Orla rolled her eyes. “It’s just a sword, Lady of Wrath. Merit has been churning them out non-stop since he got here. He’ll have a new one ready for me by this afternoon. Take it. It doesn’t take a healer to know that your magic is depleted.”
The sword was unwieldy in Aleja’s hand. She wondered if any of her old fencing training would kick in if she were forced to use it. “Why are you finally being nice to me?” she grumbled.
“Honestly? It was pathetic seeing you writhe around in that medic’s tent, and yet, you’re like a sopping wet kitten I can’t help but take care of. Be careful, Aleja. The last Trial is always the worst. We can have a proper row when you’re a Dark Saint.”
“Fucking great.”
“Just survive it and we can pretend this never happened, okay?” Orla’s brilliant hair reflected the dawn light—red on red.
Garm nudged her side. “We should go.”
Taddeas and Bonnie looked too stricken to speak, but they pulled Aleja into a tight hug. Aleja’s body was so bruised that it hurt, but Taddeas looked worse off than her. His left eye was swollen, and the pale scar that cut across his brow had warped into the shape of a wave.
When he opened his mouth, she knew he was going to apologize for whatever had happened while they were away. “Don’t,” she blurted out. “Nothing was your fault. When I come back from the Trial, we’ll figure out a way to pay them back.”
“Okay,” he said, so low and quiet, as if the shyness that used to plague him in her presence had returned.
Aleja let herself be led away by Bonnie next. “I have to tell you something,” she said, leaning in close. “Violet and I, we…”

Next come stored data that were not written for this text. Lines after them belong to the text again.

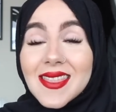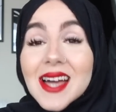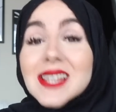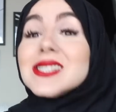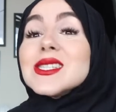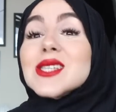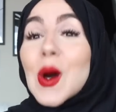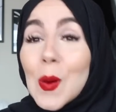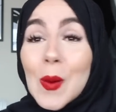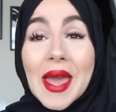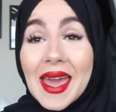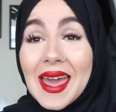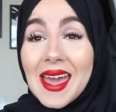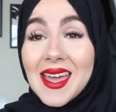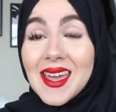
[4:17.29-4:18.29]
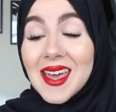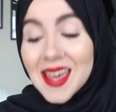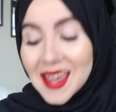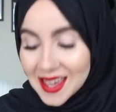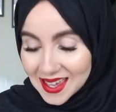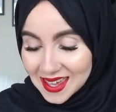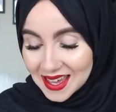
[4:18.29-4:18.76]
That's okay,
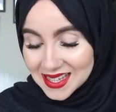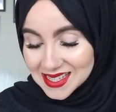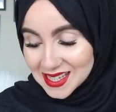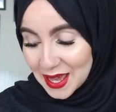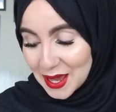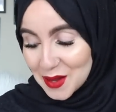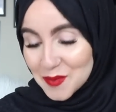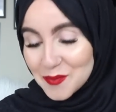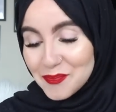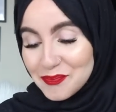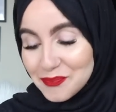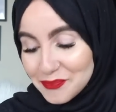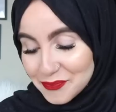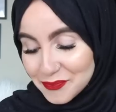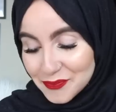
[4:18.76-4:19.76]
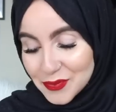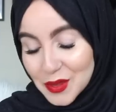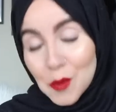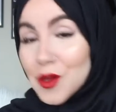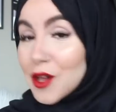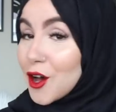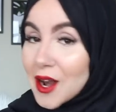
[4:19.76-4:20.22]
because um,
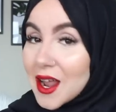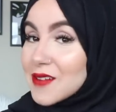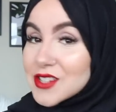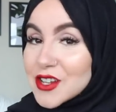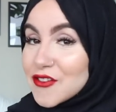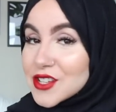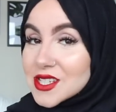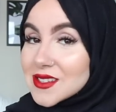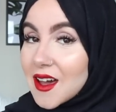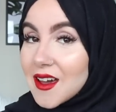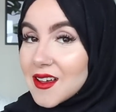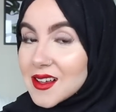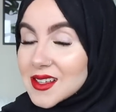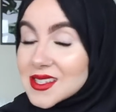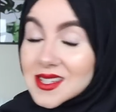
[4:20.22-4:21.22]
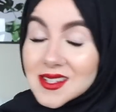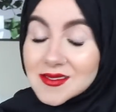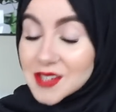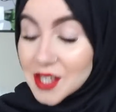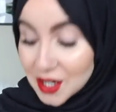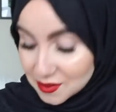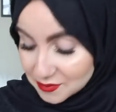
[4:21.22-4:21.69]
we all have different styles, and
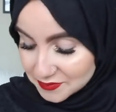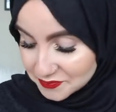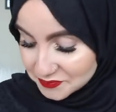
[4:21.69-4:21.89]
you know,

“What? Oh ,” Aleja said. Dammit. She should have seen this coming a mile away. Violet always did have a weakness for a woman who could cook. “She didn’t tell me.”

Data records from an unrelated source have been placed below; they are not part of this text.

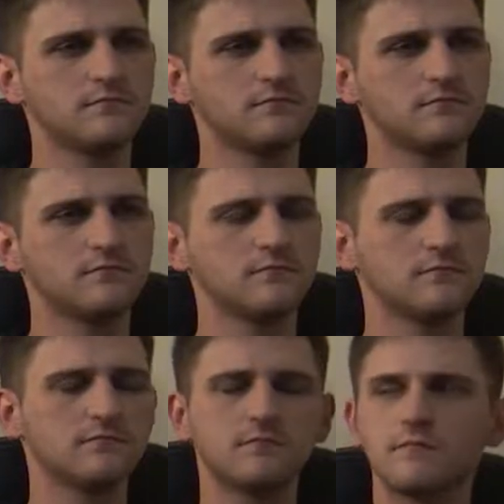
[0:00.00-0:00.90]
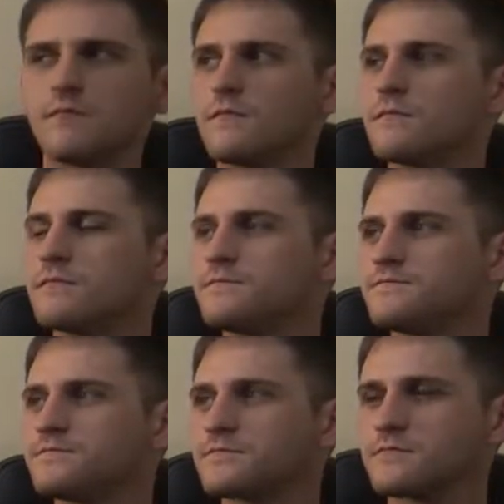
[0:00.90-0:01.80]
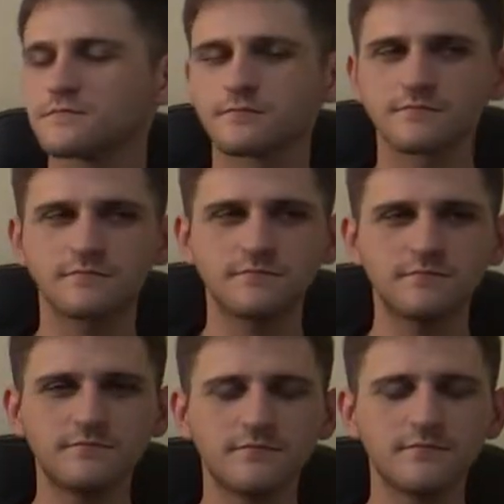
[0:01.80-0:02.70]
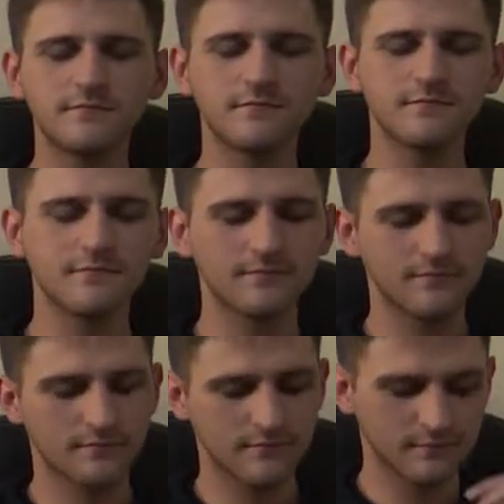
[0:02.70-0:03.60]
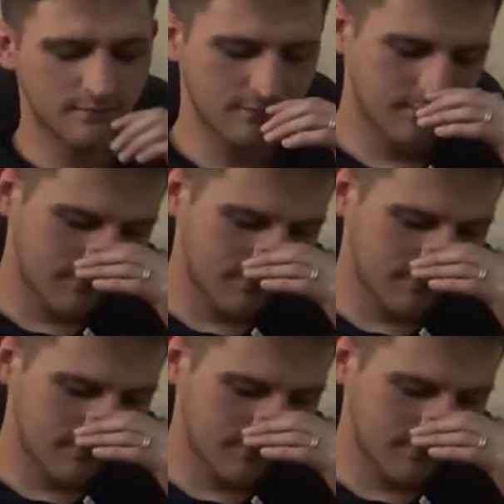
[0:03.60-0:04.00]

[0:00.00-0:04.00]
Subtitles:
(silent)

Another thorn shoved into her heart. She was so used to them that the sensation was almost comforting.
“Please don’t blame her. I asked Violet to keep it quiet. There was so much going on, with the Astraelis and the Trials. I didn’t want it to become another distraction.” Bonnie sighed. Even her curls seemed to deflate, falling limp around her face. “I know no one will believe me, but I swear, Violet wouldn’t betray us of her own accord. If she went with the Messenger, then there is something else going on. Something she didn’t think she could tell us.”

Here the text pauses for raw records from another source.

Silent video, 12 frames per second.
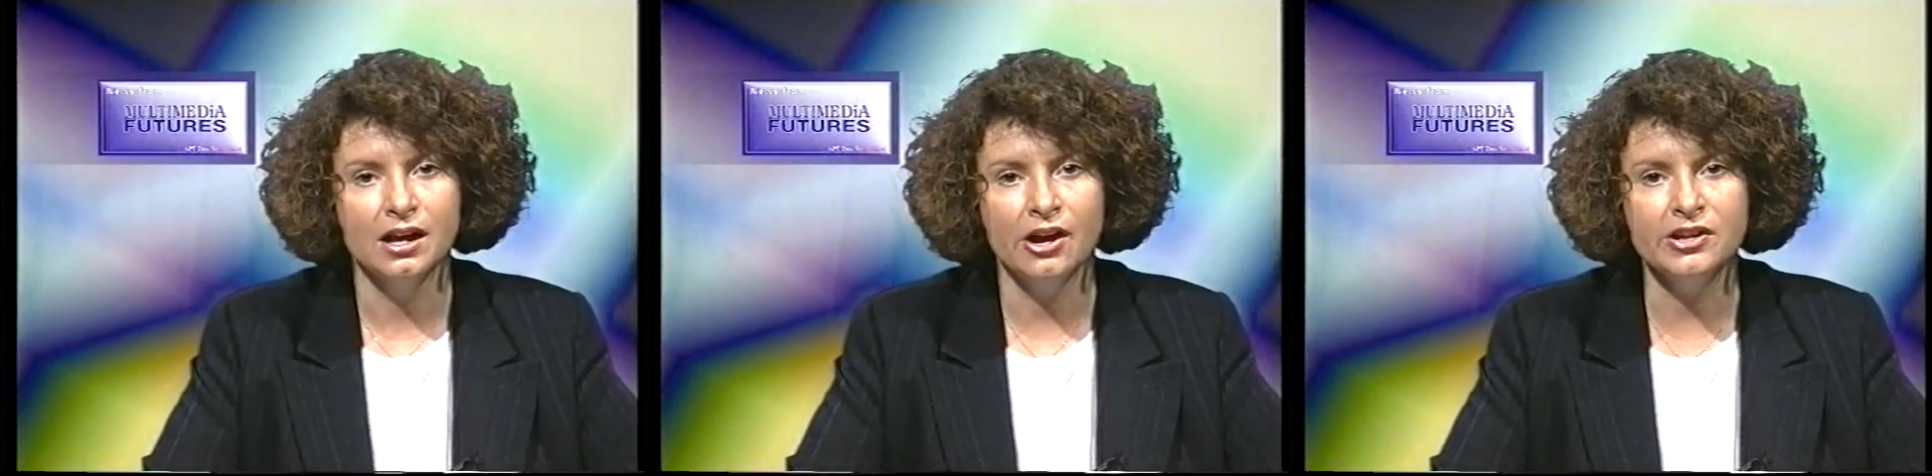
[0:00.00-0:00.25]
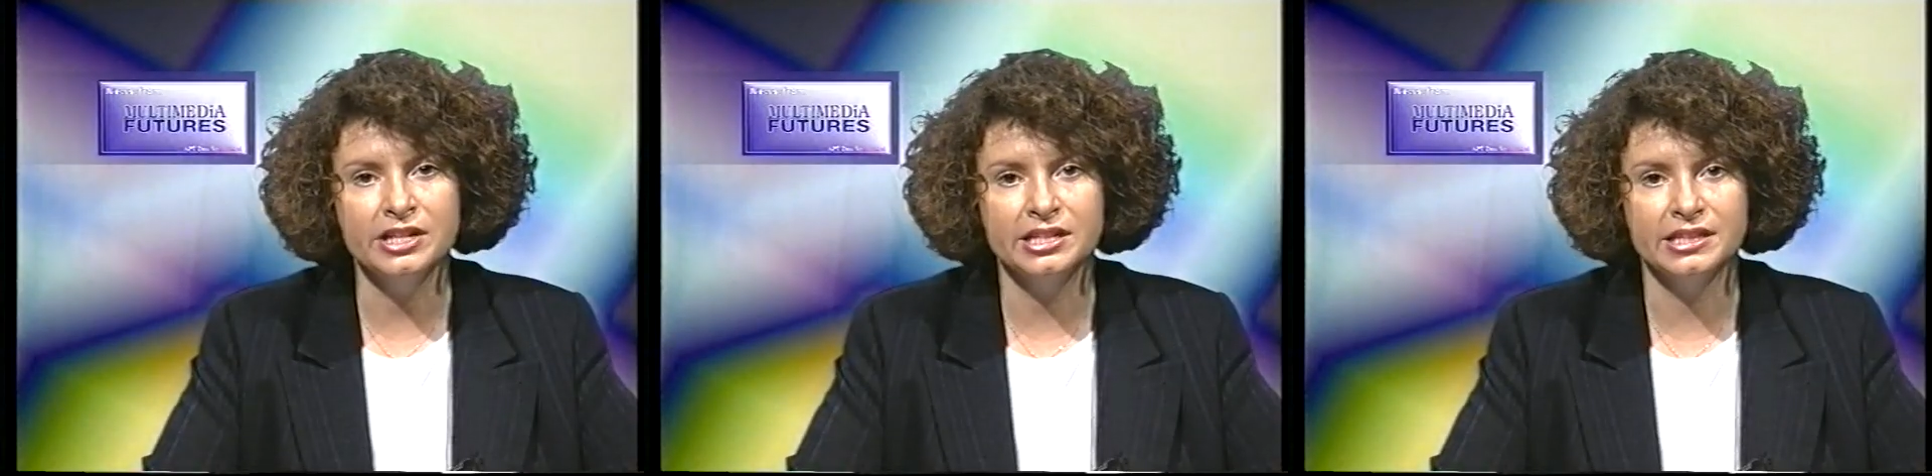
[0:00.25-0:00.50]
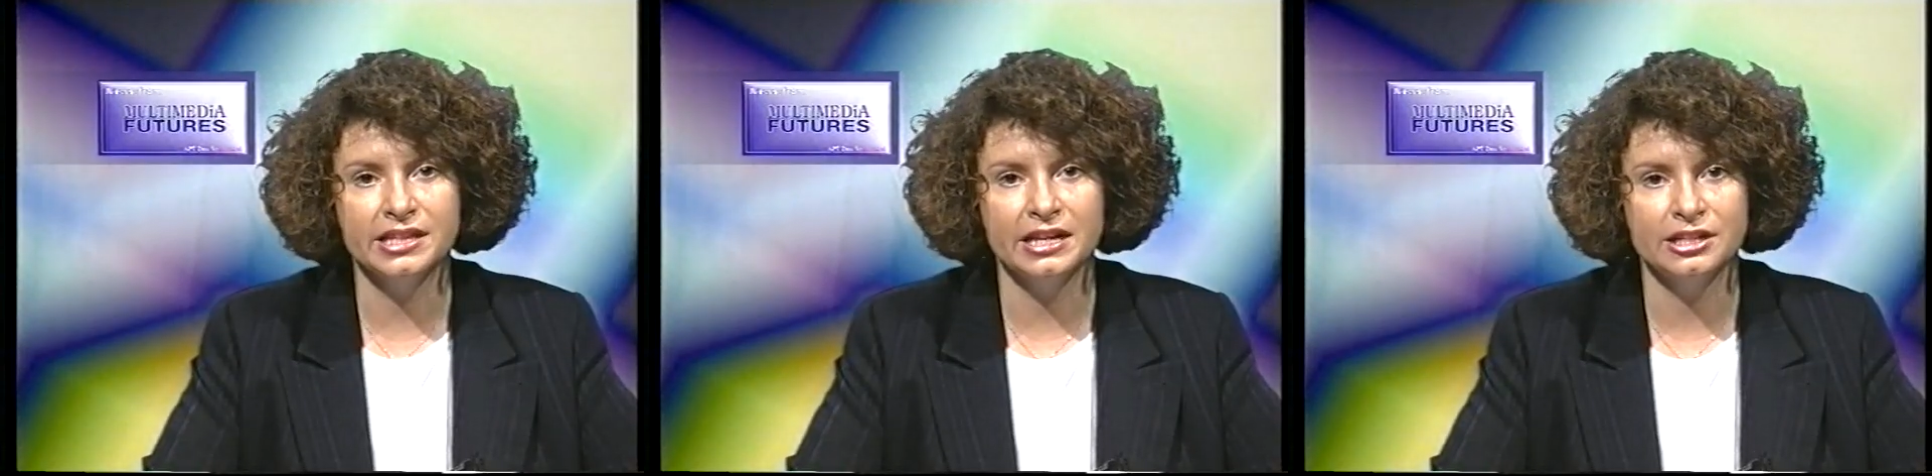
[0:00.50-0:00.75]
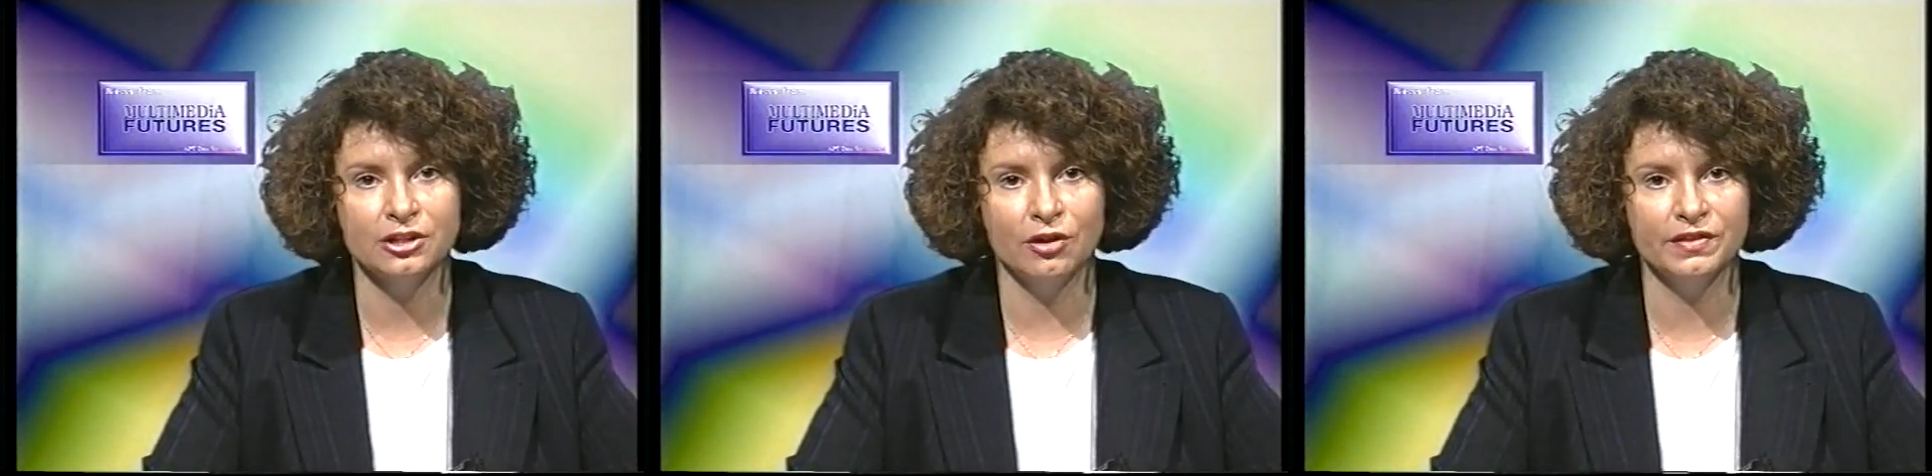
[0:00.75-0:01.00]
only to sell
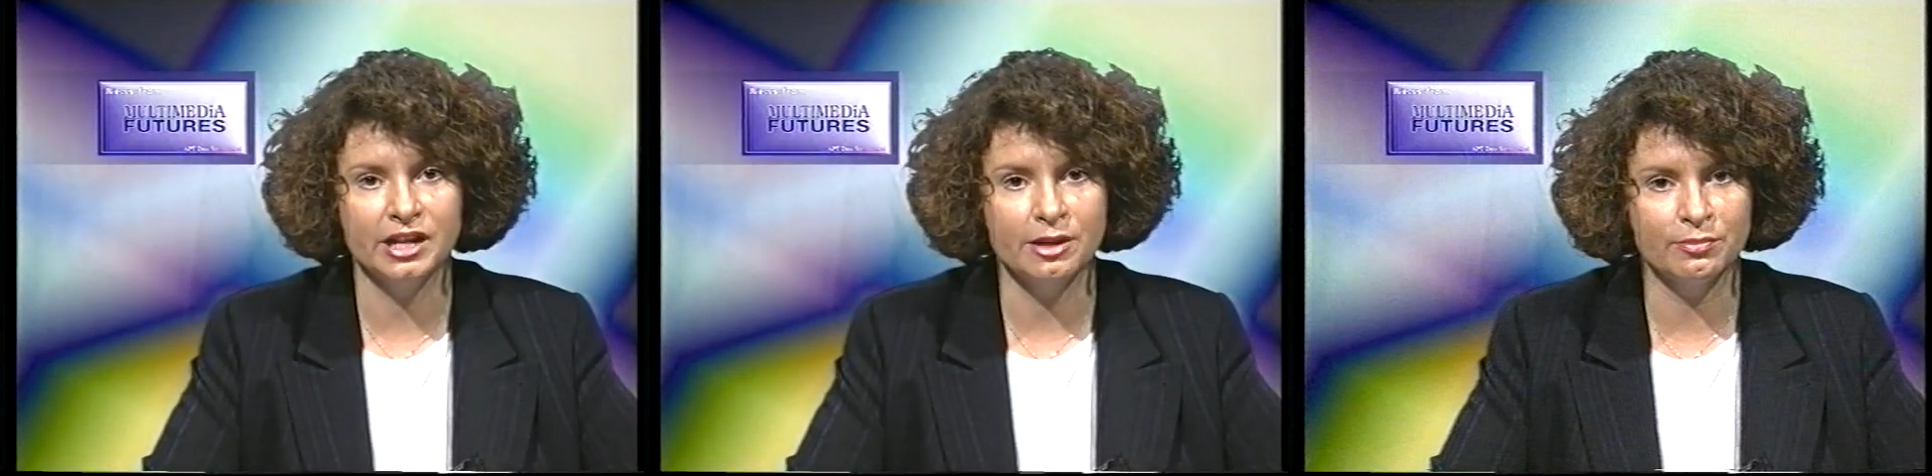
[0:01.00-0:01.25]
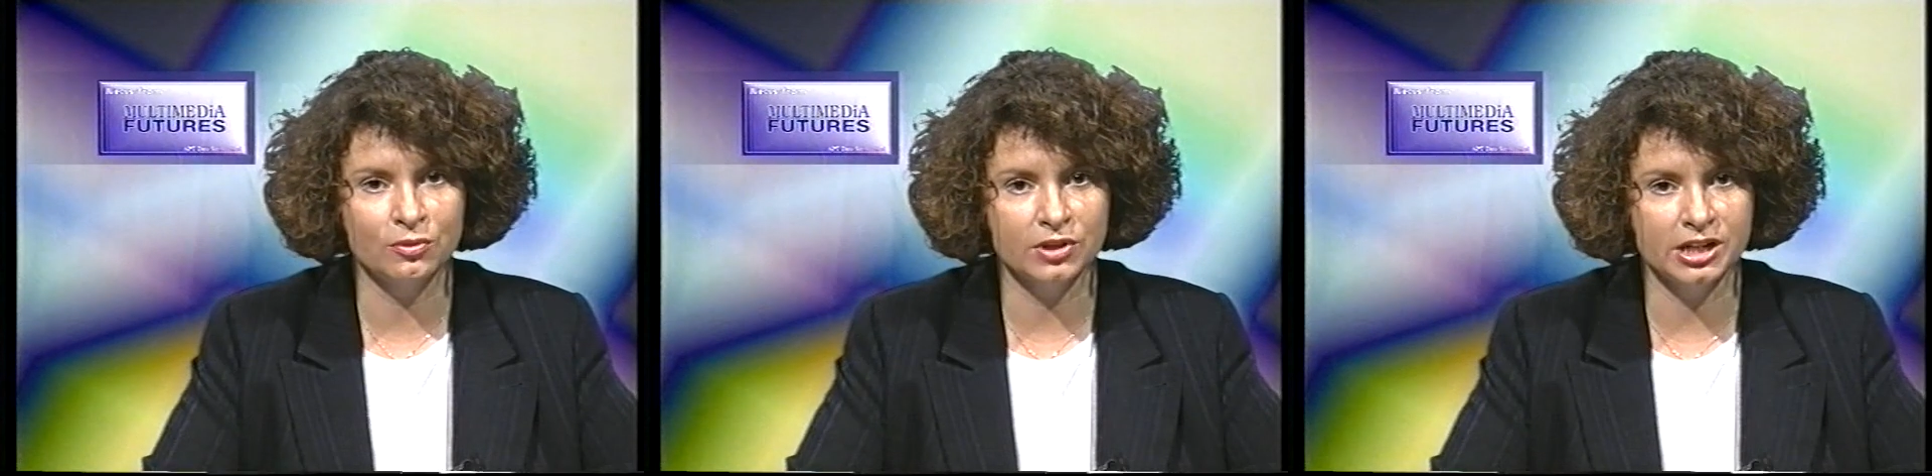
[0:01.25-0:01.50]
it off in April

Violet is a good actress , Aleja wanted to scream. Violet used to smile convincingly for pictures while her body was beset by cancer. They’d known each other for years, and yet Violet had still managed to hide the fact that she’d drunk water from an Unholy Well in an attempt to cure herself of the illness she was also concealing.
Aleja kept her mouth shut. Bonnie, for the first time since Aleja had known her, looked as vulnerable as Aleja had felt when she first saw the tattoo spreading across Nicolas’s chest.
“Maybe she’ll come back,” Aleja said. The words were bitter in her mouth; a lie that was understood to be a lie by everyone listening, but no one called out because acknowledging the truth was more painful than accepting the falsehood.
But after a moment, Bonnie’s eyes hardened. “Stop it. I’m old, Al—the oldest among the Dark Saints. The years of my life can be measured in the thousands. I don’t want sympathy, and I don’t want kind lies. I just want to you make me a single promise. You do not let Violet die, no matter what you find out. Even if it’s all true, even if she betrayed us, you bring Violet back as a prisoner of war. But you don’t let her die.”
“I’ll try.”
“That’s not good enough. I need you to swear to me.”
“Bonnie, I?—”
“Swear it.”
“Fuck, okay. I swear.”
“Good. I have your word as a Dark Saint, then?”
Aleja knew this meant something important. Something with a magic of its own. “Yes. You have my word.”